• DATA EXCERPTS
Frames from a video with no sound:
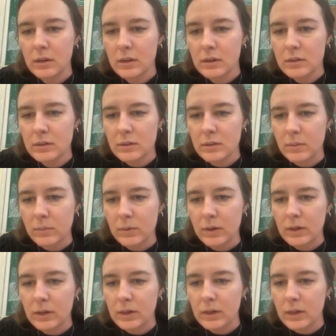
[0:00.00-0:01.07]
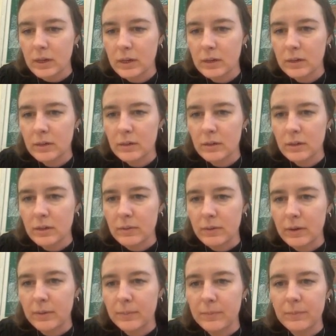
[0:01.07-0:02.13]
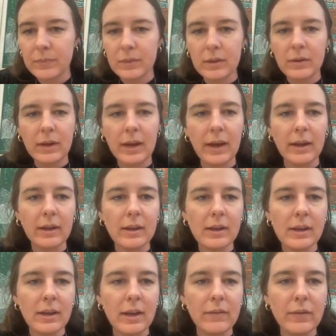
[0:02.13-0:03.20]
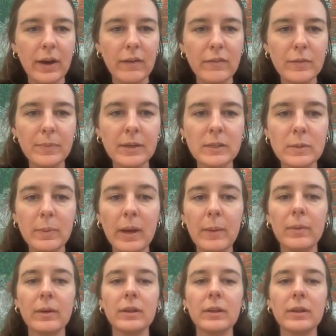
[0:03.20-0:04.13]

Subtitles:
somewhere in here. Here we go. Okay, if you have a piece of paper,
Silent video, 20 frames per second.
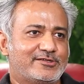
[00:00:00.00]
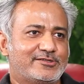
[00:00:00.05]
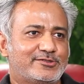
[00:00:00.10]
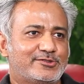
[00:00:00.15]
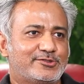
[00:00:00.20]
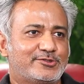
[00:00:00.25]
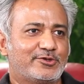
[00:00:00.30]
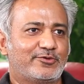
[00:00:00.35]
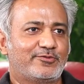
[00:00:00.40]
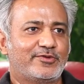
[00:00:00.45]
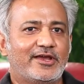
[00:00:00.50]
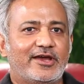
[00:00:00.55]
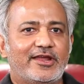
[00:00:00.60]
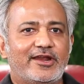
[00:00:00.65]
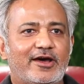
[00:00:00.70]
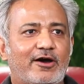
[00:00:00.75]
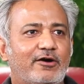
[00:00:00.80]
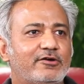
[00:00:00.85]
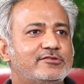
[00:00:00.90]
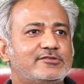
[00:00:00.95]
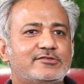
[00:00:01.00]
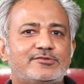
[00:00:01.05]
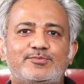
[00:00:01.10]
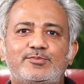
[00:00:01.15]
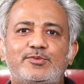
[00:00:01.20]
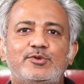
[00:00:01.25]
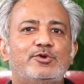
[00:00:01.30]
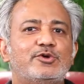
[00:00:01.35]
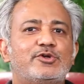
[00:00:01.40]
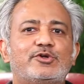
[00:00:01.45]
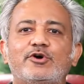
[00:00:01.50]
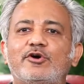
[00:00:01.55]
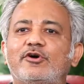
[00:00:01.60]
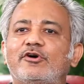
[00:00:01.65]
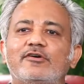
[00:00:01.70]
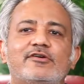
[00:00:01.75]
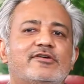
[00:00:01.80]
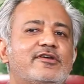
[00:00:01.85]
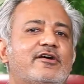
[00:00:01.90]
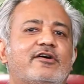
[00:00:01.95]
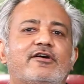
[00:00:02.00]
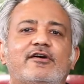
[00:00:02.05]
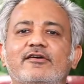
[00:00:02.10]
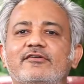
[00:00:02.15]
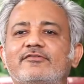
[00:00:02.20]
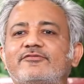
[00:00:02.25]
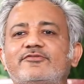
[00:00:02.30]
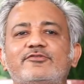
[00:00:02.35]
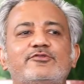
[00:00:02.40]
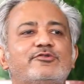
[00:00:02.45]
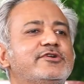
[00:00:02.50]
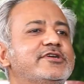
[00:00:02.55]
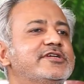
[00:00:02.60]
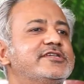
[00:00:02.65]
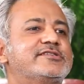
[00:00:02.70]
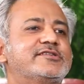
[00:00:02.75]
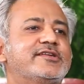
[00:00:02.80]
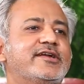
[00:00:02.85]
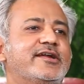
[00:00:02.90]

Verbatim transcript: How amazing. We announce, Pluto, your food is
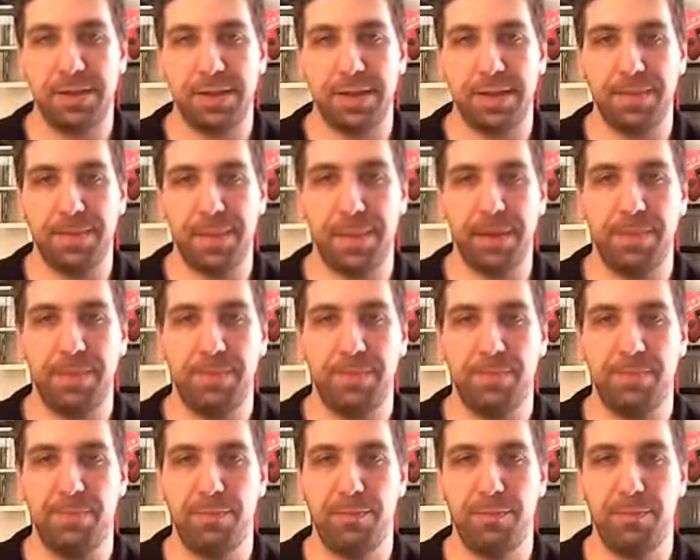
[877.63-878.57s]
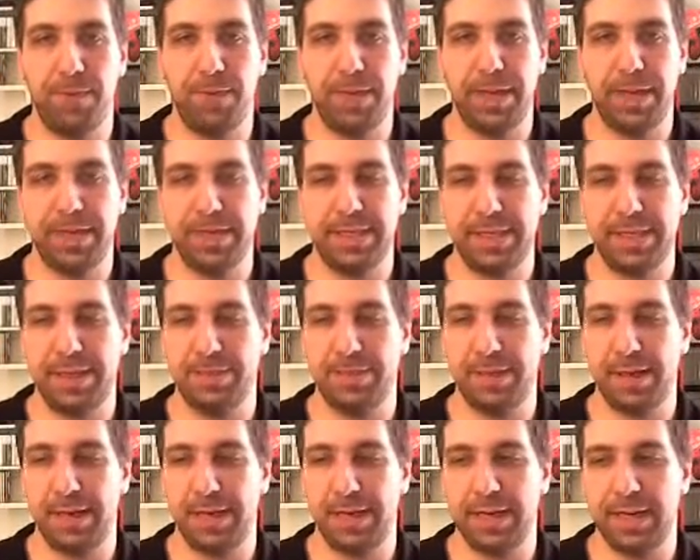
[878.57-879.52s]
It's gonna be pretty cheap
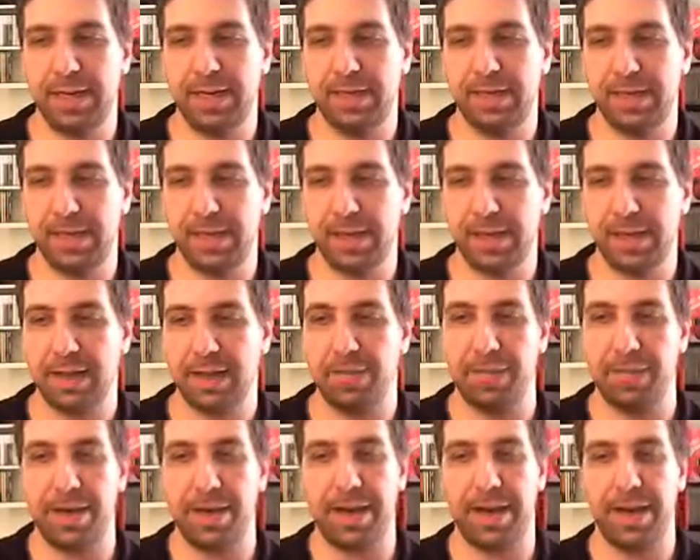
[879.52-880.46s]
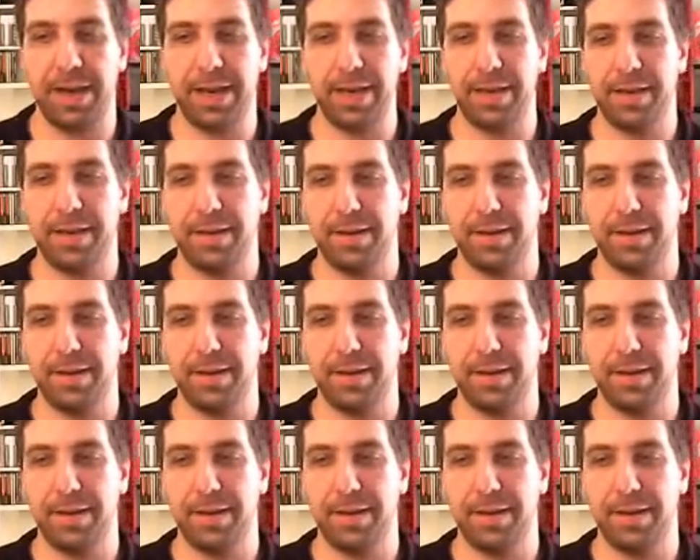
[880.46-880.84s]
and easy to come by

• EXERCISE
Go through the listing above and quote it exactly, apart from its images.

• SOLUTION TO THIS TASK
Frames from a video with no sound:
[0:00.00-0:01.07]
[0:01.07-0:02.13]
[0:02.13-0:03.20]
[0:03.20-0:04.13]

Subtitles:
somewhere in here. Here we go. Okay, if you have a piece of paper,
Silent video, 20 frames per second.
[00:00:00.00]
[00:00:00.05]
[00:00:00.10]
[00:00:00.15]
[00:00:00.20]
[00:00:00.25]
[00:00:00.30]
[00:00:00.35]
[00:00:00.40]
[00:00:00.45]
[00:00:00.50]
[00:00:00.55]
[00:00:00.60]
[00:00:00.65]
[00:00:00.70]
[00:00:00.75]
[00:00:00.80]
[00:00:00.85]
[00:00:00.90]
[00:00:00.95]
[00:00:01.00]
[00:00:01.05]
[00:00:01.10]
[00:00:01.15]
[00:00:01.20]
[00:00:01.25]
[00:00:01.30]
[00:00:01.35]
[00:00:01.40]
[00:00:01.45]
[00:00:01.50]
[00:00:01.55]
[00:00:01.60]
[00:00:01.65]
[00:00:01.70]
[00:00:01.75]
[00:00:01.80]
[00:00:01.85]
[00:00:01.90]
[00:00:01.95]
[00:00:02.00]
[00:00:02.05]
[00:00:02.10]
[00:00:02.15]
[00:00:02.20]
[00:00:02.25]
[00:00:02.30]
[00:00:02.35]
[00:00:02.40]
[00:00:02.45]
[00:00:02.50]
[00:00:02.55]
[00:00:02.60]
[00:00:02.65]
[00:00:02.70]
[00:00:02.75]
[00:00:02.80]
[00:00:02.85]
[00:00:02.90]

Verbatim transcript: How amazing. We announce, Pluto, your food is
[877.63-878.57s]
[878.57-879.52s]
It's gonna be pretty cheap
[879.52-880.46s]
[880.46-880.84s]
and easy to come by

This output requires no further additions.